Aus Sicht der deutschen Bundesregierung liefert die fehlende Turbine nur einen Vorwand für die gedrosselte Gaslieferung. Sie sei lediglich ein Ersatzteil, Russland könne auch ohne die Turbine mehr Gas liefern. Nach der jüngsten Ankündigung von Gazprom versicherte die Bundesregierung, nach ihren Informationen gebe es für die erneute Drosselung der Gasliefermenge keine technische Ursache.

Kurzfristig ist der Gasbedarf in Deutschland gedeckt. Längerfristig könnte es eng werden. Der Chef der Bundesnetzagentur Klaus Müller warnte erst kürzlich: «Auch bei einem Niveau von 40 Prozent müssen wir erhebliche Anstrengungen unternehmen, um gut über den ersten Winter zu kommen.» Kommen nur noch 20 Prozent der Maximalkapazität aus der Pipeline, wird die Ersatzbeschaffung entsprechend dringlicher. Vor allem das Auffüllen der Gasspeicher könnte ein Problem werden.

Die Bundesregierung hat einen Speicherfüllstand von mindestens 95 Prozent zum 1. November als Ziel ausgegeben. Das sei unrealistisch, selbst wenn durch die Pipeline 40 Prozent der Lieferkapazität fliesse, sagte Müller am Montag bei einem Krisengipfel der baden-württembergischen Landesregierung. Im besten Fall seien 80 bis 85 Prozent möglich. Bleibt es bei der Halbierung der Gaslieferung, dürfte auch dieses Ziel nur schwer zu erreichen sein.

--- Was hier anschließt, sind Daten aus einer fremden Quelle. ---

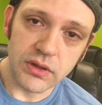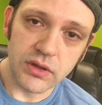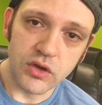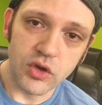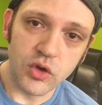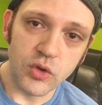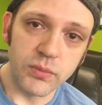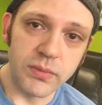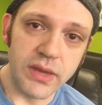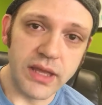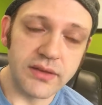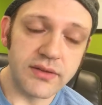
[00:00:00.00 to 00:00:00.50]

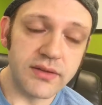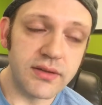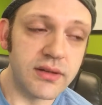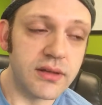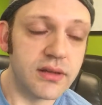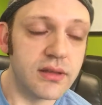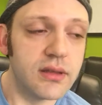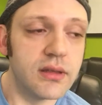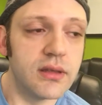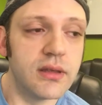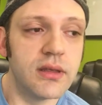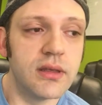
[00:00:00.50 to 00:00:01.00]
who meant
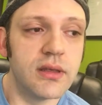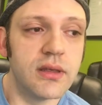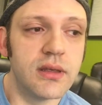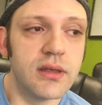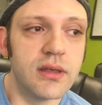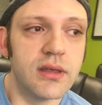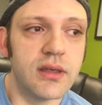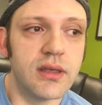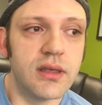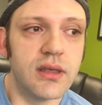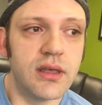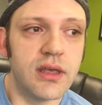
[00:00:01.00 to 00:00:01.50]

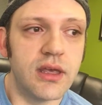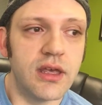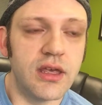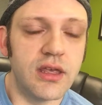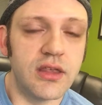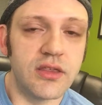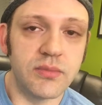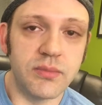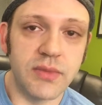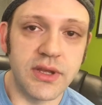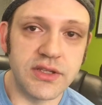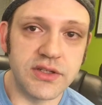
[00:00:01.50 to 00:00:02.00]

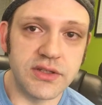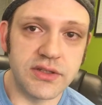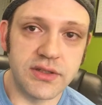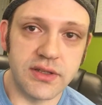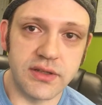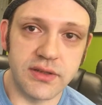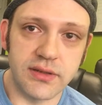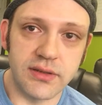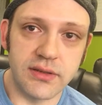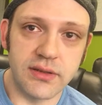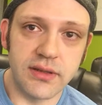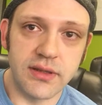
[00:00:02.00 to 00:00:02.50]
as much
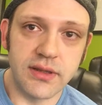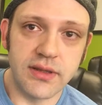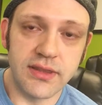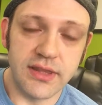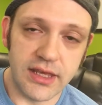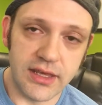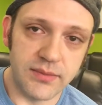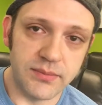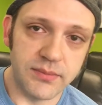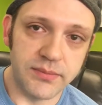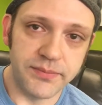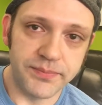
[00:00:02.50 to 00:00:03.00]
to
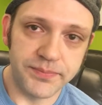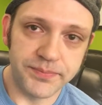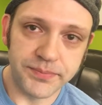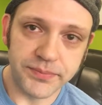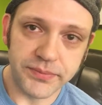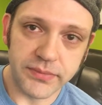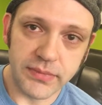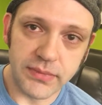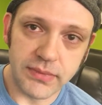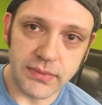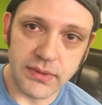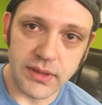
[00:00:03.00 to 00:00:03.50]
them
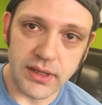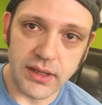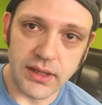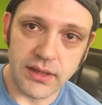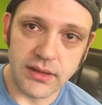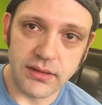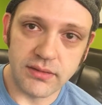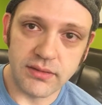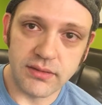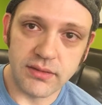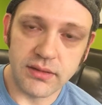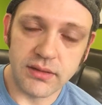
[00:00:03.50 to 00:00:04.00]

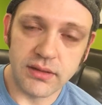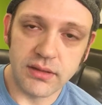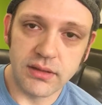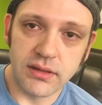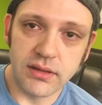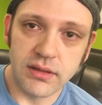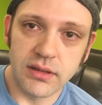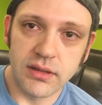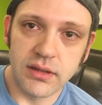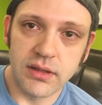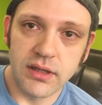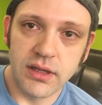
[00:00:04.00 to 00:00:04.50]
as
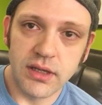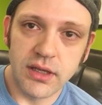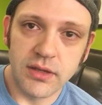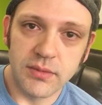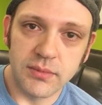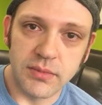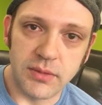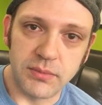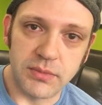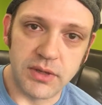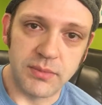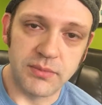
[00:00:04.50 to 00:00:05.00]

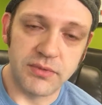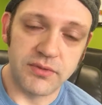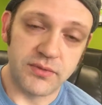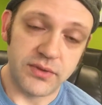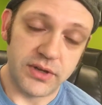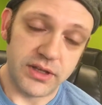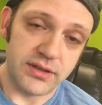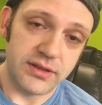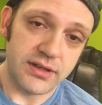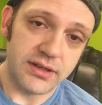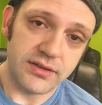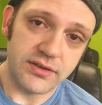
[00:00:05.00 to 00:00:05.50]
my mom's
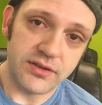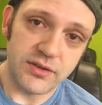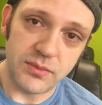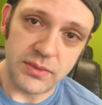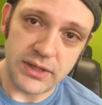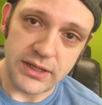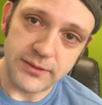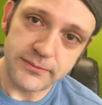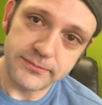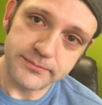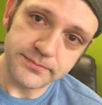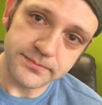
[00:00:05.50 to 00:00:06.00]
friend did to
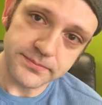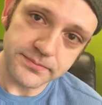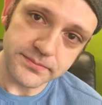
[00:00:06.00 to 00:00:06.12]
me.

Grosse Ängste im Süden Deutschlands

Im reichen Süden Deutschlands werden bei einem Gasnotstand besonders harte Folgen für die Wirtschaft befürchtet. Die Industrie wolle wissen, ob der Süden bei einer Notfallverteilung von Gas gegenüber dem Norden benachteiligt werde, es seien «grosse Ängste» im Spiel, warnte Baden-Württembergs Ministerpräsident Winfried Kretsch­mann am Montag in Stuttgart beim Krisengipfel zur Gasversorgung. Der Grünen-Politiker will für den Fall vorbeugen, dass Russland seine Gaslieferungen weiter drosselt.

Kretschmanns bayerischer Amtskollege Markus Söder forderte die Bundesregierung auf, die Gasversorgung Bayerns und anderer Bundesländer aus dem österreichischen Speicher Haidach zu klären. Er reagierte damit auf die Ankündigung Österreichs, den auch für Bayern wichtigen Gasspeicher bei Salzburg möglichst bald auch mit dem österreichischen Netz zu verbinden.

Bayern und Baden-Württemberg liegen fernab der geplanten Terminals für Flüssigerdgas (LNG) und der grossen Speicher im Nordwesten. Die Terminals sollen dazu beitragen, die Bundesrepublik unabhängiger von russischen Gaslieferungen zu machen.